We need to re-frame the debate about NEA funding.
The culturally-conservative far right wing of the Republican party has been challenging the very notion that the United States government should in any way be funding the arts. As the estimable Travis Bedard tweeted the other day — I’m paraphrasing here — the right has outsourced the creation of culture to the left, and the unintended side effect of that choice has been that the art we’ve made hasn’t served them in the way they want to be served. Now they’re trying to stop paying for the stories we’ve been telling, because those stories are often upsetting or boring or somehow offensive. Actually, to be clear, it’s not that THEY don’t want to pay for the stories, it’s that they don’t want ANY American to pay for the stories. It’s similar to the way that we liberals don’t want American taxes to fund so many bombers and torturers and illegal wars.
Naturally, we’ve all gotten quite up in arms about their recent rhetoric… and rightfully so. Federal support for the arts is a mere pittance, compared both to federal support for, say, everything else AND to the support offered by our peer countries around the world. And now they want to take that pittance away?

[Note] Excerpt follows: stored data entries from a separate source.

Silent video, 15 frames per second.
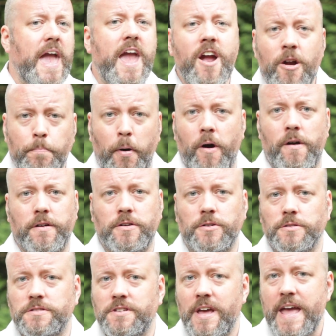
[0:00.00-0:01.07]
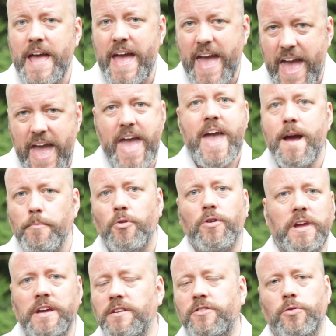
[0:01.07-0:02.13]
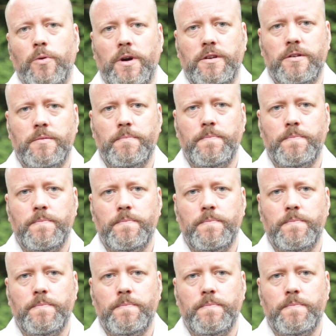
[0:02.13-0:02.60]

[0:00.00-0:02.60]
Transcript: air particles hammering into it.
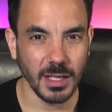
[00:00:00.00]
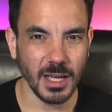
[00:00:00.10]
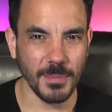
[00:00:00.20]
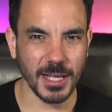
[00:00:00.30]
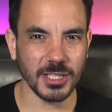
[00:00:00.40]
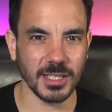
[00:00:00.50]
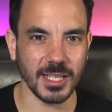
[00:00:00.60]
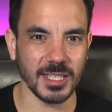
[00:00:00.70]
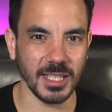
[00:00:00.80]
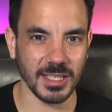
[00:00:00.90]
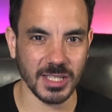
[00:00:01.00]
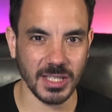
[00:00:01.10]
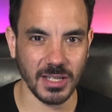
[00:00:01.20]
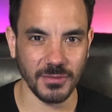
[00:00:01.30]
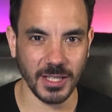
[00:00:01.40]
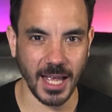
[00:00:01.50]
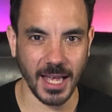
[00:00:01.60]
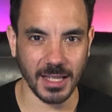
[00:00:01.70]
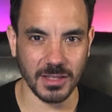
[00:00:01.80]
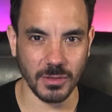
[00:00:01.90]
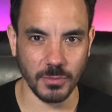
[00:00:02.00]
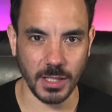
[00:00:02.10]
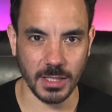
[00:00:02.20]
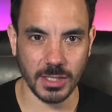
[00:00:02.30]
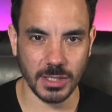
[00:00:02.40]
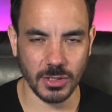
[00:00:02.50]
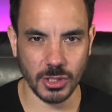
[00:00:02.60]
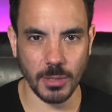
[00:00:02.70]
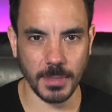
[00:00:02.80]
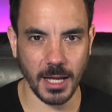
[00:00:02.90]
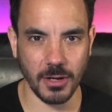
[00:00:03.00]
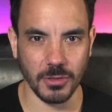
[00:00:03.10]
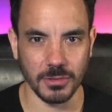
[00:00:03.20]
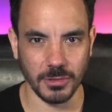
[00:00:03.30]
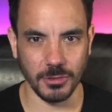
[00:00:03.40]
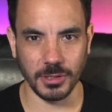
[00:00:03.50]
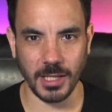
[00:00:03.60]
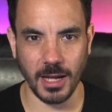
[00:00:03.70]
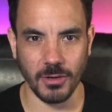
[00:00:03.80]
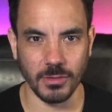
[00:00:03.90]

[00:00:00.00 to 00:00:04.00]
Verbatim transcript: Imagine getting served an ad that reads, "Shop now, order now,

By responding to their foolhardy proposals with indignation, however, we legitimize the very question they’ve managed to introduce into the discussion: why does the government support the arts? Let me tell you clearly: THIS SHOULD NOT BE A QUESTION. Of course the government should support the arts. Investment in the arts offers a greater return (both financially and in support of our national happiness) than virtually any program toward which conservatives would divert the funding.
Instead of saying  “How dare you?” the next time a conservative proposes to eliminate the NEA, then, what should we say? I’ll tell you what we should say: “Instead, I propose to create a National Artists Corps that puts as many artists on salary as possible — we’ll start with 20,000, then work our way up to 2,000,000 over ten or twenty years.”
Then we can have two legitimately extremist proposals to balance against each other. Then we can work hard to find the right middle ground — because we do, after all, have to share the country with conservatives, even if we don’t agree with them — which will probably look like the current NEA only a great deal bigger. (With any luck, more NEA funds will go directly to artists, too, rather than institutions.) And then we can start talking about how to pay for the “new NEA” — where, exactly, to cut the defense budget to fund it — rather than whether we should get rid of it entirely.